- Assigned task
Take the line containing "[12:25.91-12:26.91]" through the last line of the data and retype those lines exactly. Pictures do not belong in the copy.

[[ Exercise data open ]]

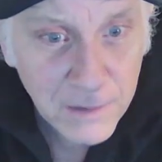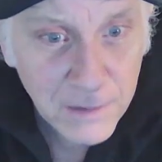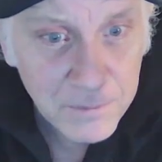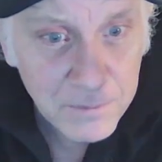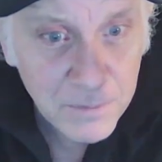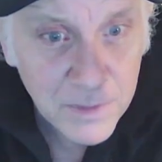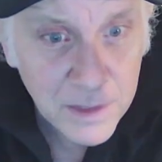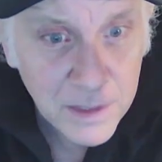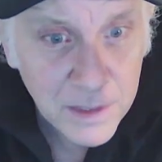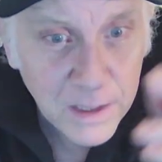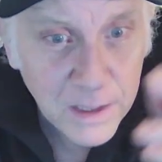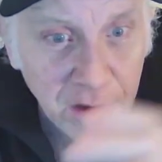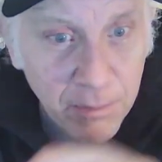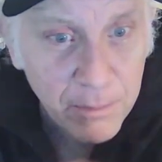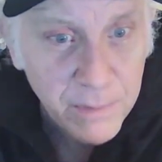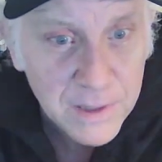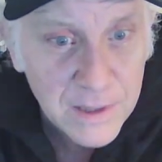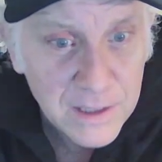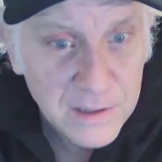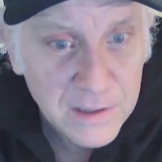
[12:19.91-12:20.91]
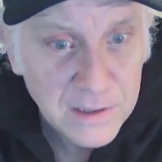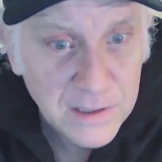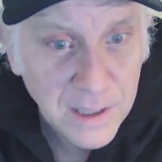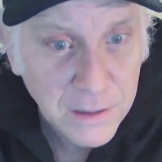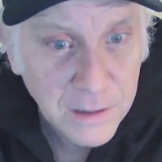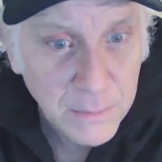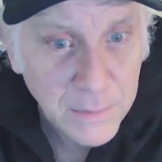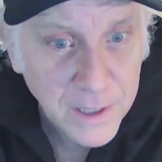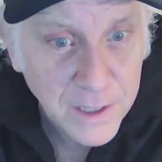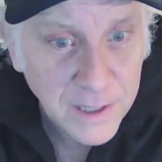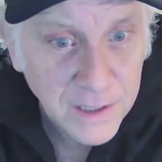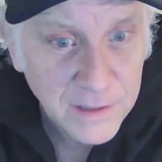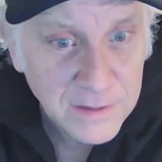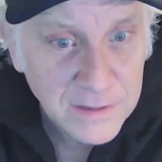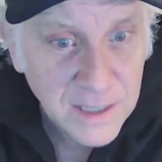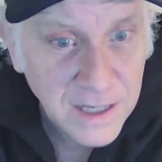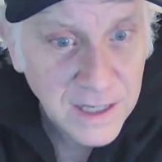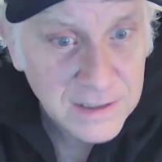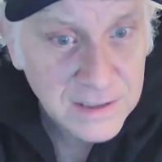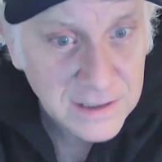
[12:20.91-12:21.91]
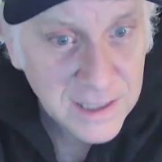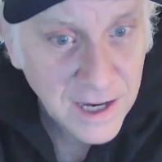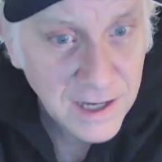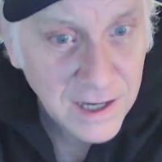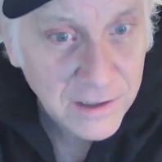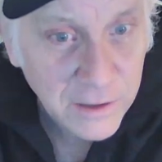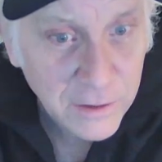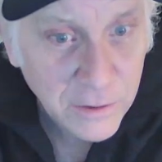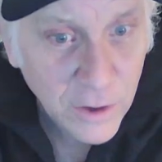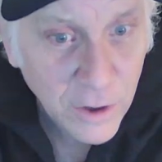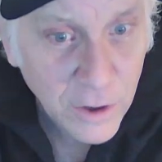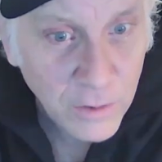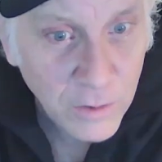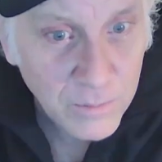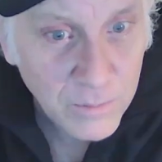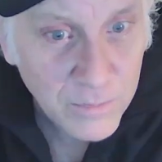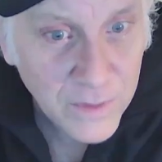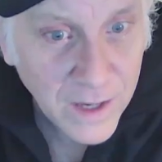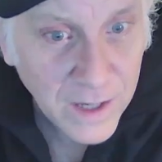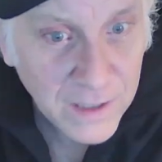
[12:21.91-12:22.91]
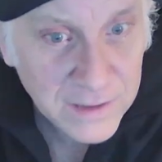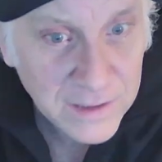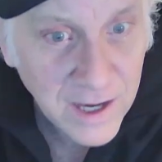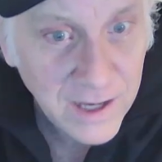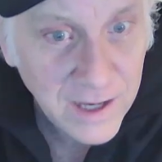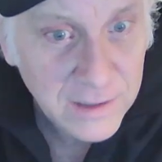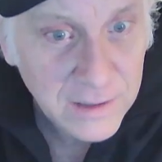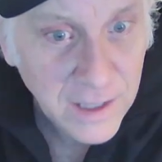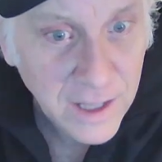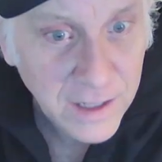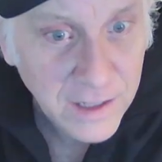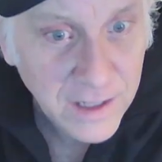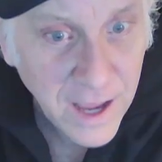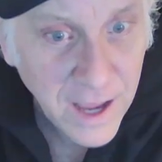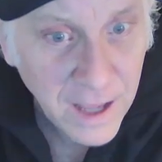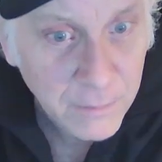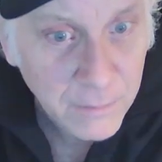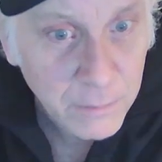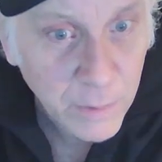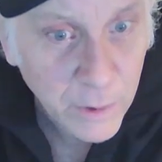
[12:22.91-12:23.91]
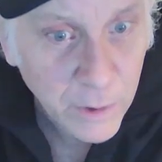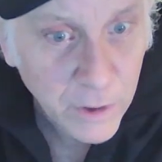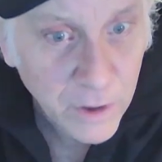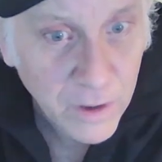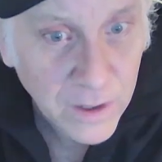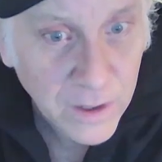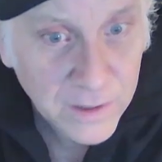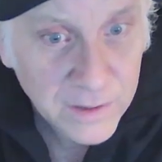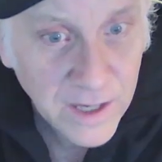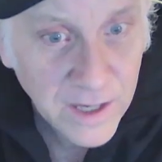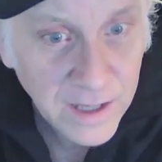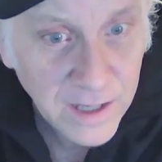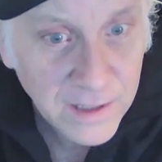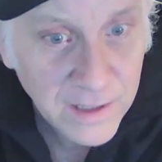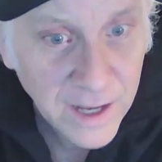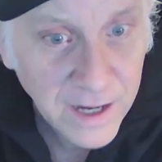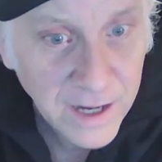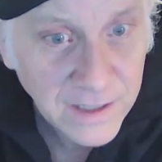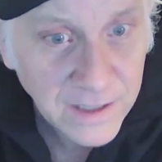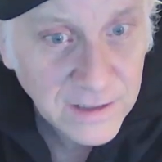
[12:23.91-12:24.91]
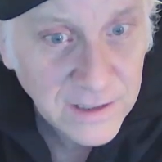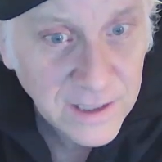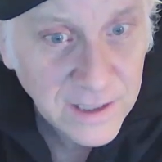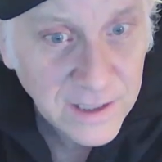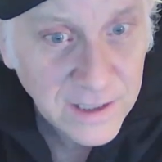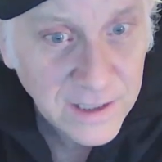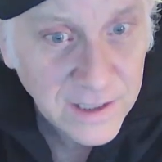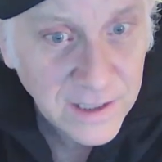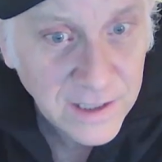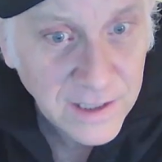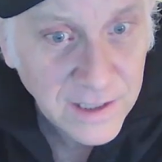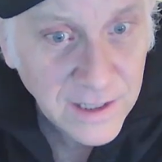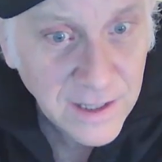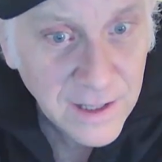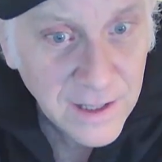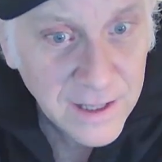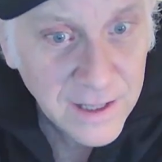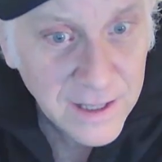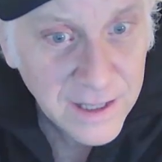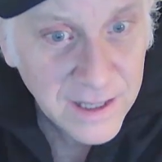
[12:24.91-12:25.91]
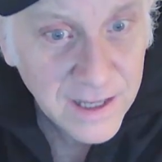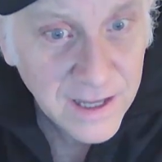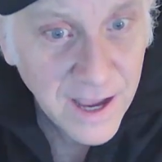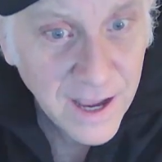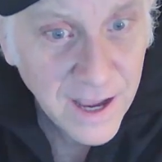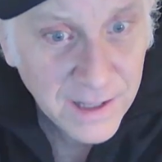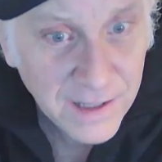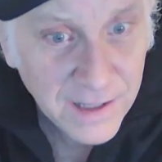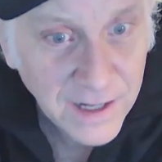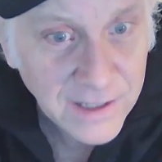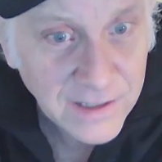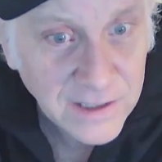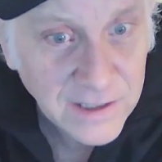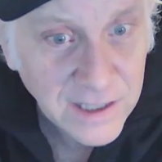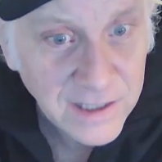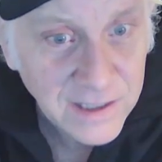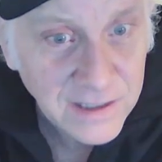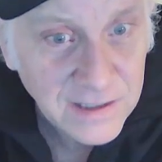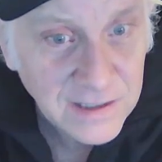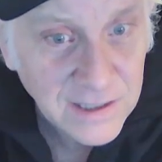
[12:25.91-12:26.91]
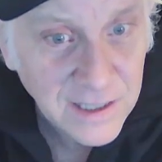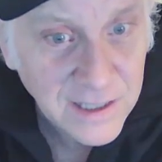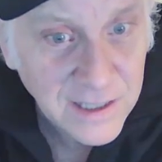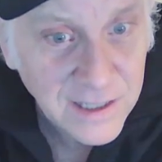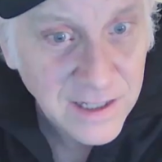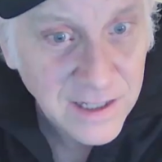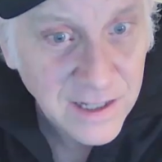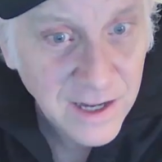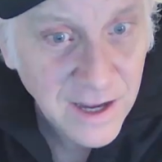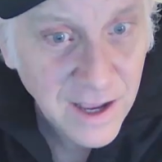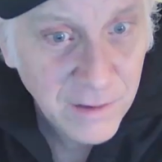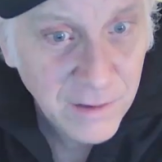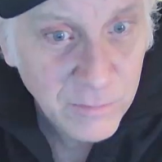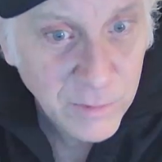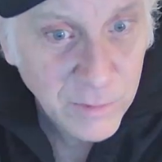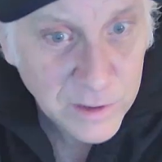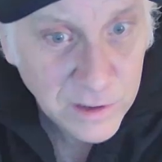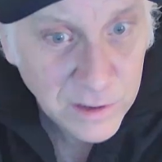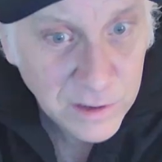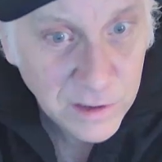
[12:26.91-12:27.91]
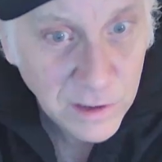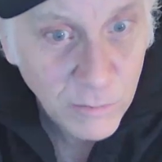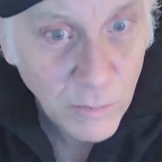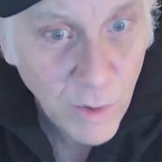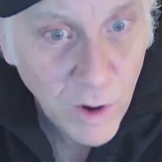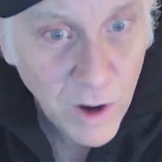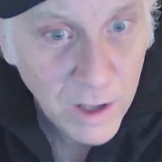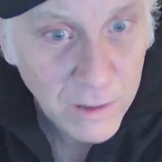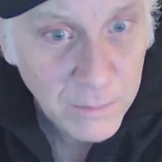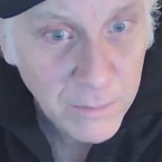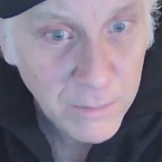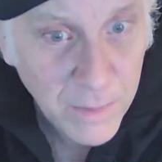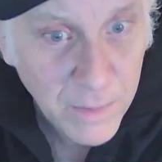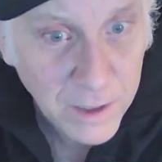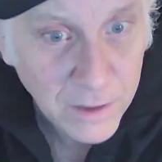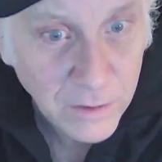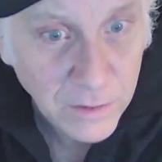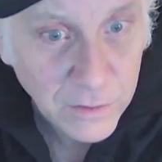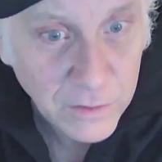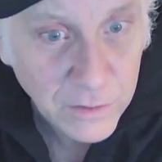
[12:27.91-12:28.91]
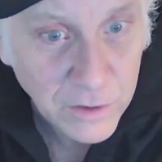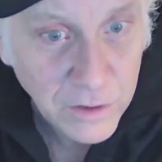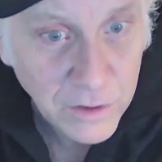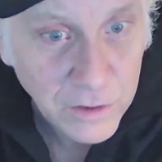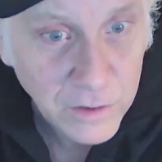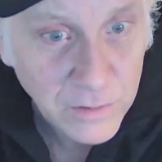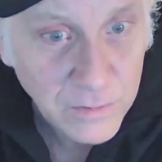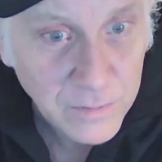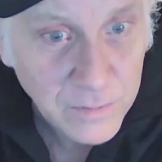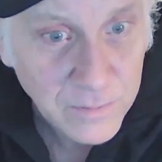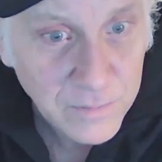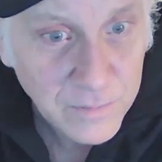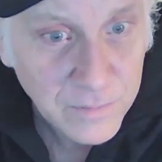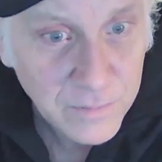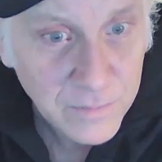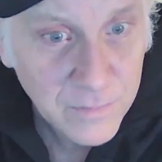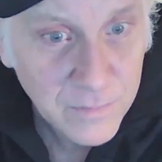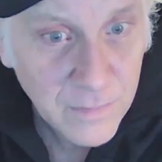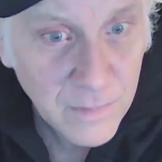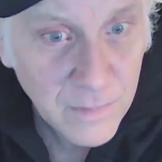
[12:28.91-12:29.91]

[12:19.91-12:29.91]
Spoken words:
And they give me this thing that begins a 10 and all. A 10, like Attenborough, a 10, A-T-E-N, A-T-T-E-N, which is in Wattenmaker too,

[[ Exercise data closed ]]

- Result below
[12:25.91-12:26.91]
[12:26.91-12:27.91]
[12:27.91-12:28.91]
[12:28.91-12:29.91]

[12:19.91-12:29.91]
Spoken words:
And they give me this thing that begins a 10 and all. A 10, like Attenborough, a 10, A-T-E-N, A-T-T-E-N, which is in Wattenmaker too,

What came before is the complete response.